Some of the Cons incurred by accepting Irving as a fellow adventurer (and by no means all of them):
- It's a frikkin' shoggoth
- It will eat you. It's only a matter of time...
- There's something very wrong with this creature
- Irving has wild mood swings depending on how long he goes without eating human brains -- the more brains he eats, the more human he thinks he is -- its a strange allergic reaction that he'll eventually grow out of before he gets too much older...
- Every time Irving gets reduced to zero hit points, his brain has a 30% chance to reset as it regenerates and he loses all trace of his previous pseudo-human persona instantly
- Never, ever let the shoggoth bind someone's wounds...
- That's probably not water in your canteens/water-skins any more...
- This thing can eat several horses in one go and might ask for seconds
- Irving has a base 25% chance to go berserk if his most favoritist friend of all time gets hurt...
- Detect Lie won't work on this creature -- its brain(s) are too alien for it to register properly -- which is an automatic red flag right there...
- Irving may just be too incredibly clever for your puny intellects and this has all been a malevolent ruse that has allowed him to herd your party into a diabolical trap...
- These things are older than your entire species...
- He's practically indestructible, regenerating even if reduced to a thin coat of slime by some particularly wicked trap or major demon...
TEKELI LI!
I actually have the perfect place to use Irving. This is way cool and likely to completely freak my players out. Thanks.
ReplyDeleteHow could you not let him join the party? Whole adventures could go on just within the group. This is such a wacky concept, and I love it.
ReplyDeleteDoes Irving advance as a fighter?
ReplyDeleteCome on! Give us a write up of the class/race!

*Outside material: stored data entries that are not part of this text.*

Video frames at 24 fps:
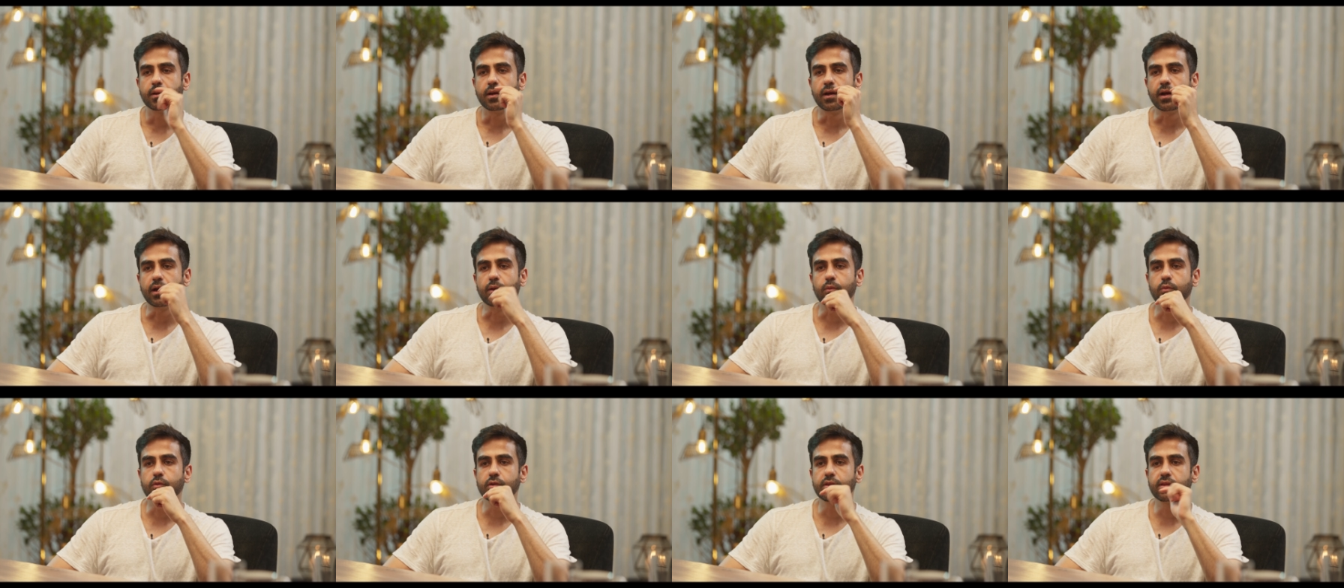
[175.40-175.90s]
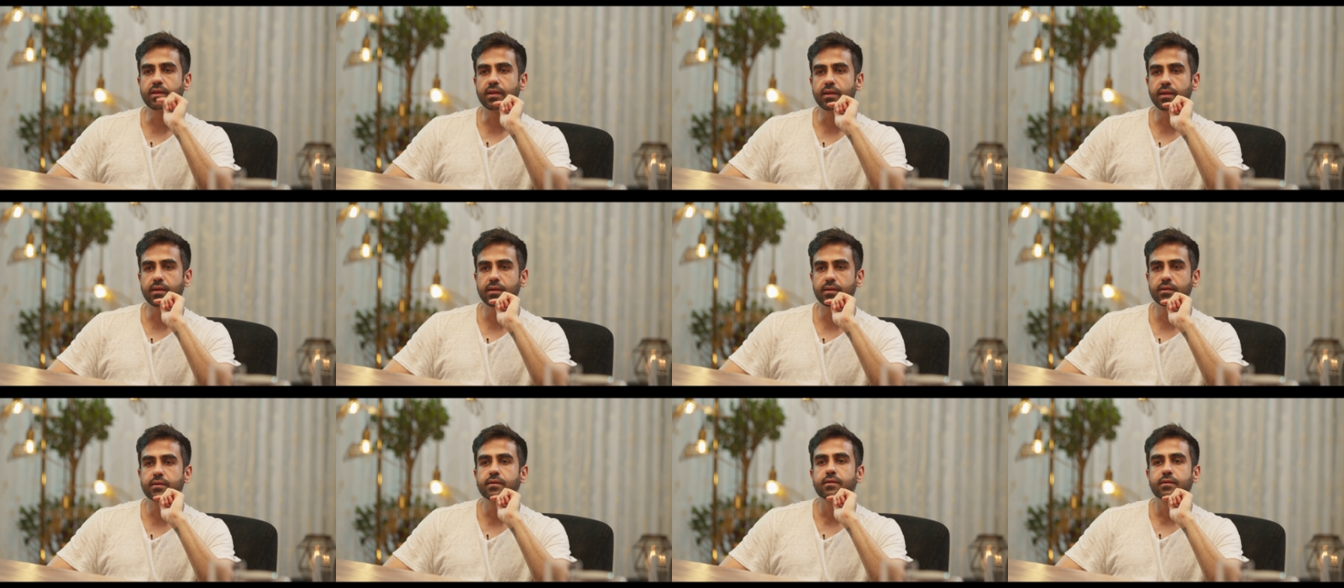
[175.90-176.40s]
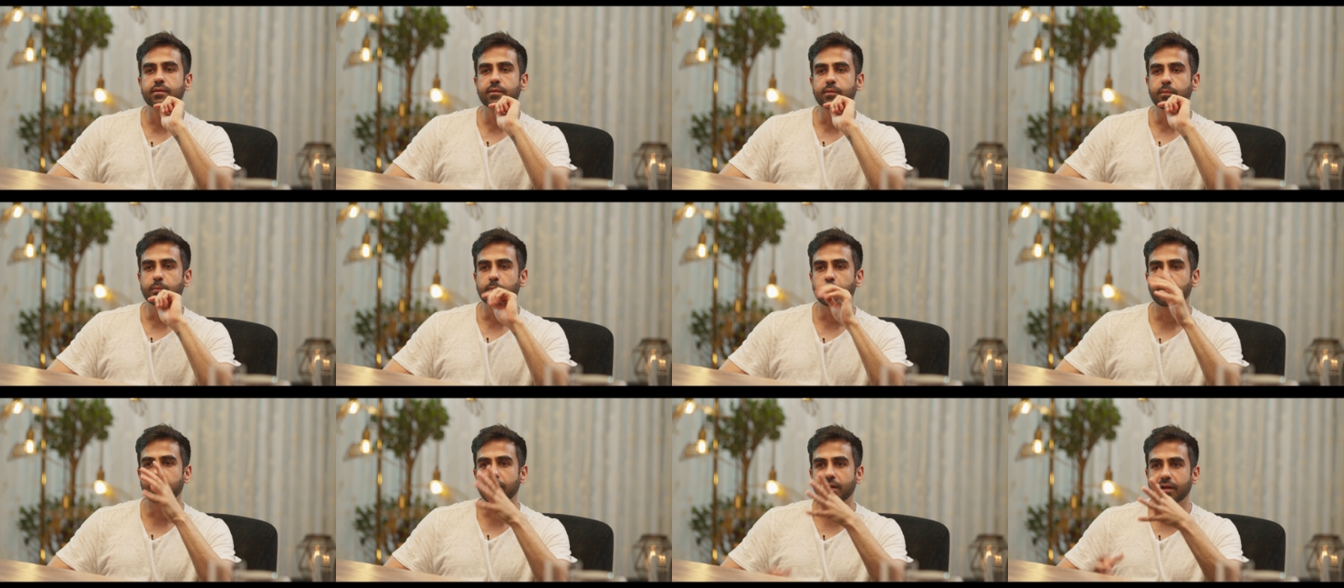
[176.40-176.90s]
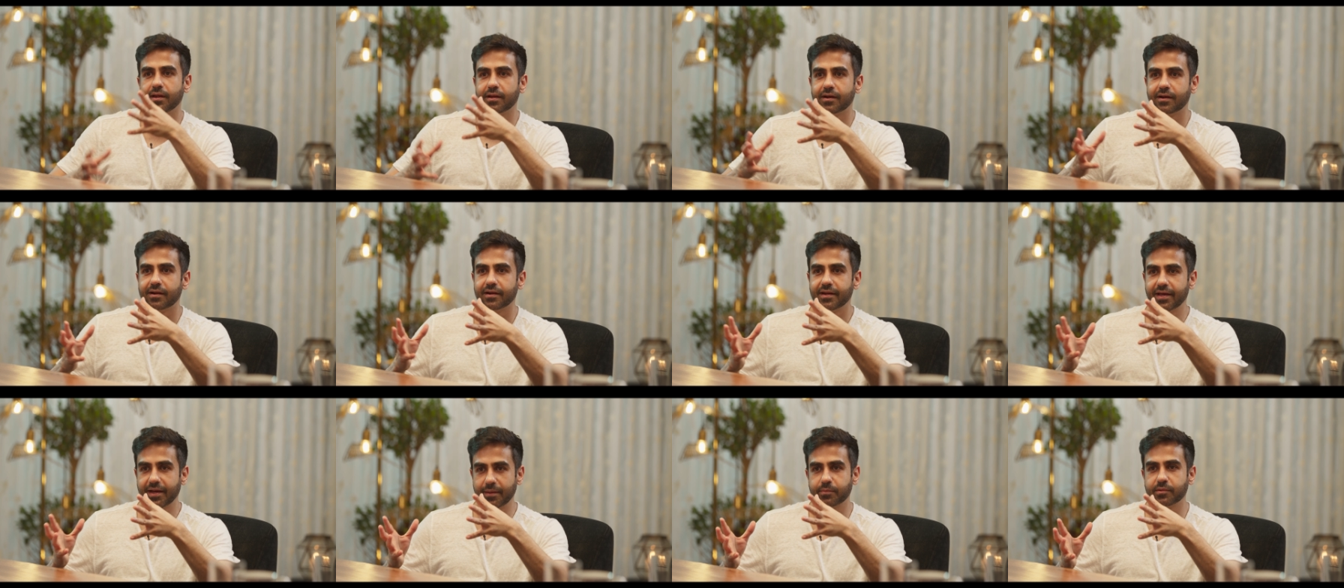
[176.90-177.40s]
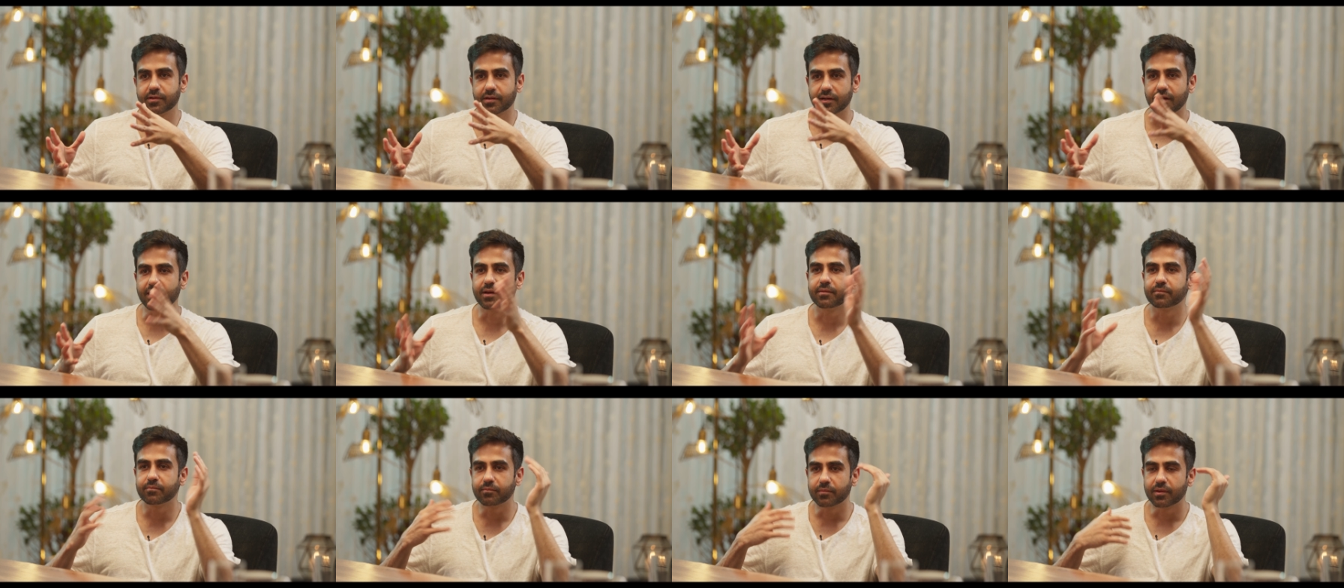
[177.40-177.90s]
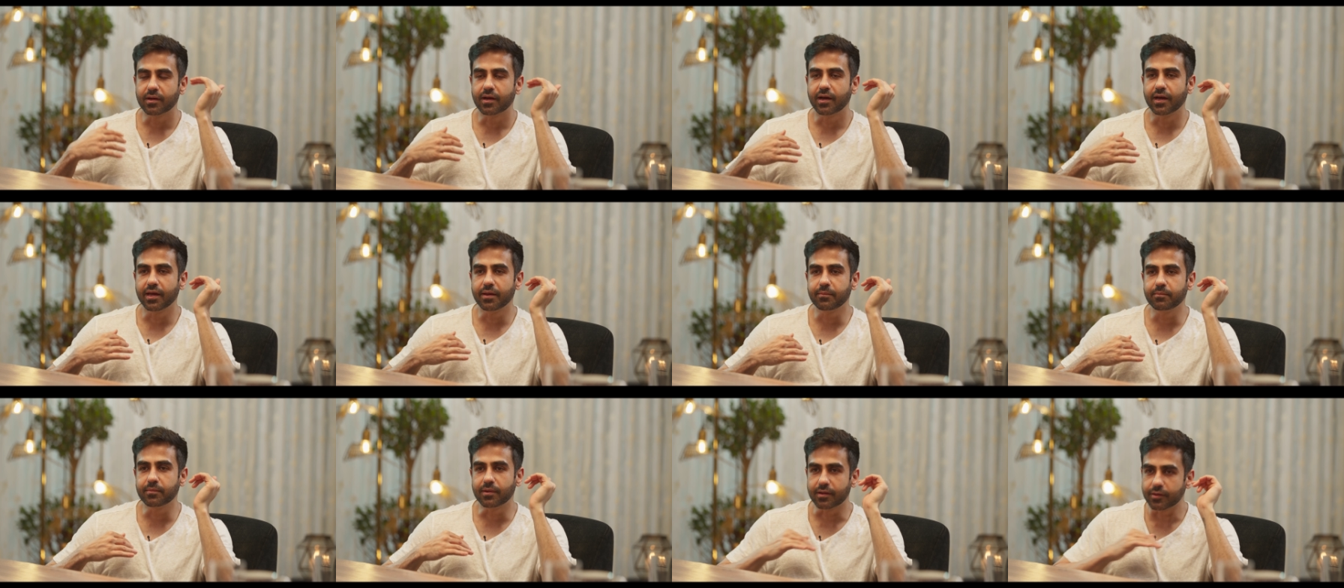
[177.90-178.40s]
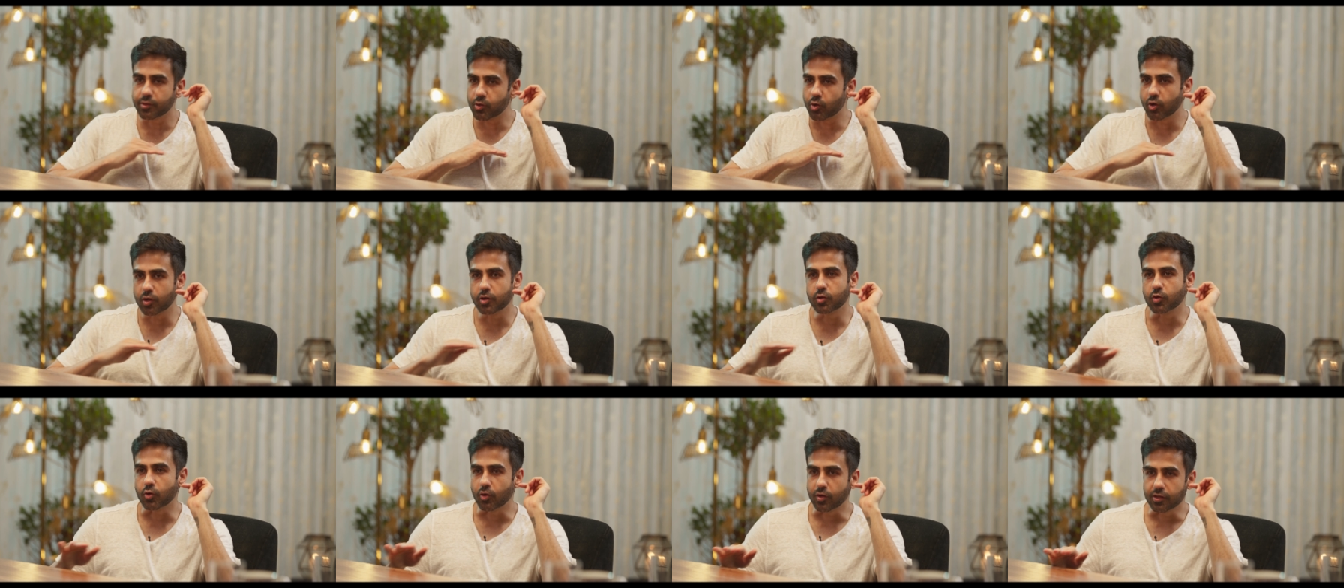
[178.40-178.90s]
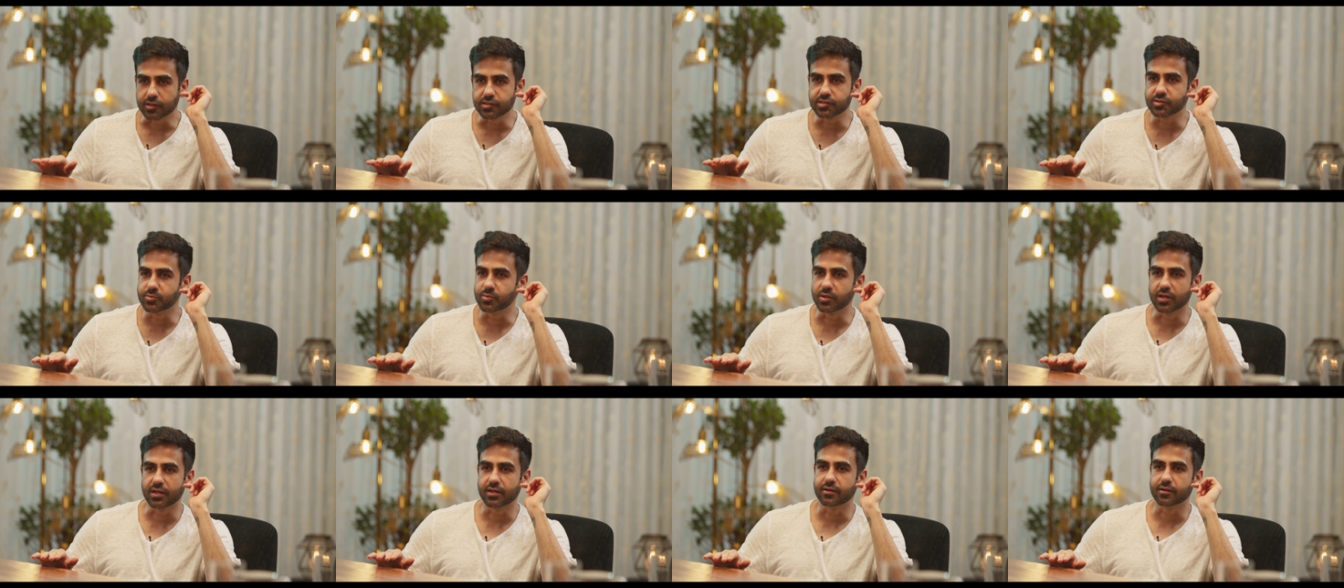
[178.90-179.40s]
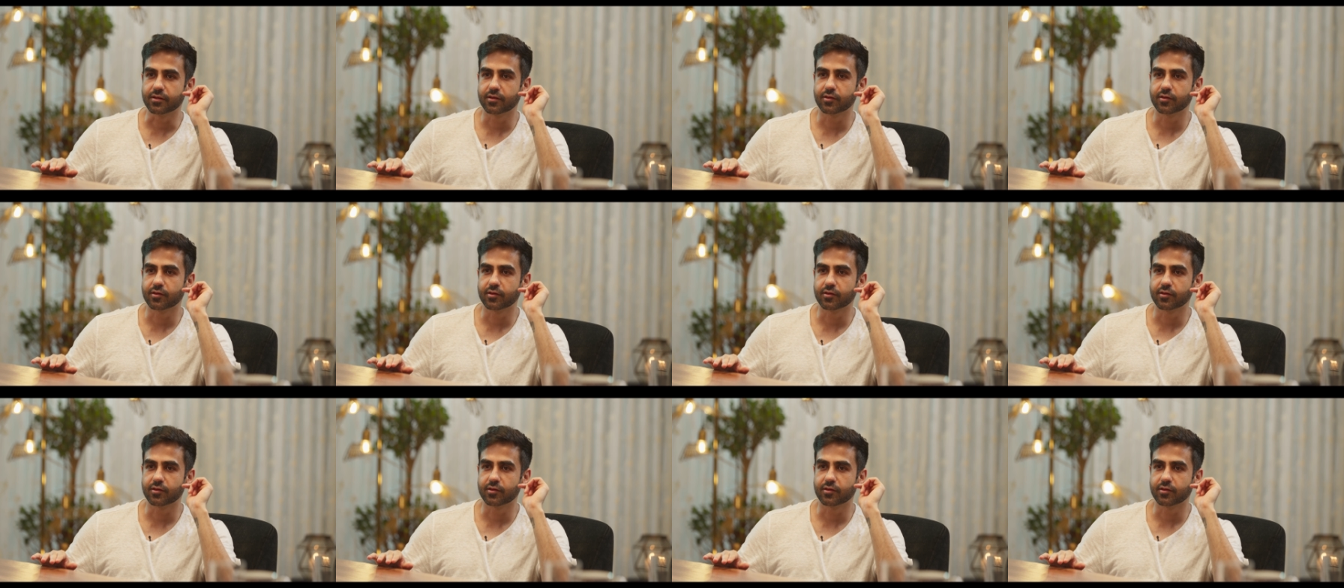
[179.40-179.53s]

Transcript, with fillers: I would say build an adapter. I'm not knowledgeable here.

@Travis: Please do let us know how it goes with Irving and your players. This is one of those Truly Weird encounters that could go in oh so many directions...

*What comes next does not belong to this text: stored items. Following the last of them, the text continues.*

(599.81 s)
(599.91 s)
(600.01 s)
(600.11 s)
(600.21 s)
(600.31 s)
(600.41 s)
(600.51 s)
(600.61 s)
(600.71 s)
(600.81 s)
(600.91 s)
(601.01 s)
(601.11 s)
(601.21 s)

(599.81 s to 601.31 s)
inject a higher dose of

ReplyDelete@Matthew: Irving advances as a fighter until he either A) gets reduced to zero hp and his brain resets, B) he infiltrates every member of the party by way of contaminating their supplies with his own microscopic buds/spores, C) he leads them into a nasty trap that has something to do with the rest of the shoggothlings that were shed or fission-off of the original bud-parent. (Or maybe something else happens at GM discretion.)
Irving is a one-off NPC/Encounter, but if you wanted to develop a class/race around this guy, it wouldn't be too hard. In fact, I'll see if I can get that done later today.
@Porky: Instead of a moral quandry, this encounter presents an emotional/tactical one. If you do not want Irving to 'join' your party, just how are you going to get him to leave? Fighting this thing is a losing proposition and could easily attract a number of his bud-siblings or even the bud-parent. It's also a great excuse for some off-the-wall role playing.
The adventures within the party that you mention are exactly the sort of shenanigans that this encounter is supposed to spark...but it's all fun and games until someone starts developing a tumor in their belly or gets their eye poked-out by a tentacle...writhing its way out of their body after a failed Save...
In the end, as cute and fun and comical as this might at first appear, it's an extremely deadly and intensely sanity-challenging experience that could easily become a TPK in no time. It also opens the door to a lot of bizarre options, not the least of which is possibly negotiating with a growing shoggoth-lump/tumor so that it agrees to behave as a symbiote not a destructive parasite, until it reaches a suitable level of development and can remove itself from the affected character's digestive system one way or another...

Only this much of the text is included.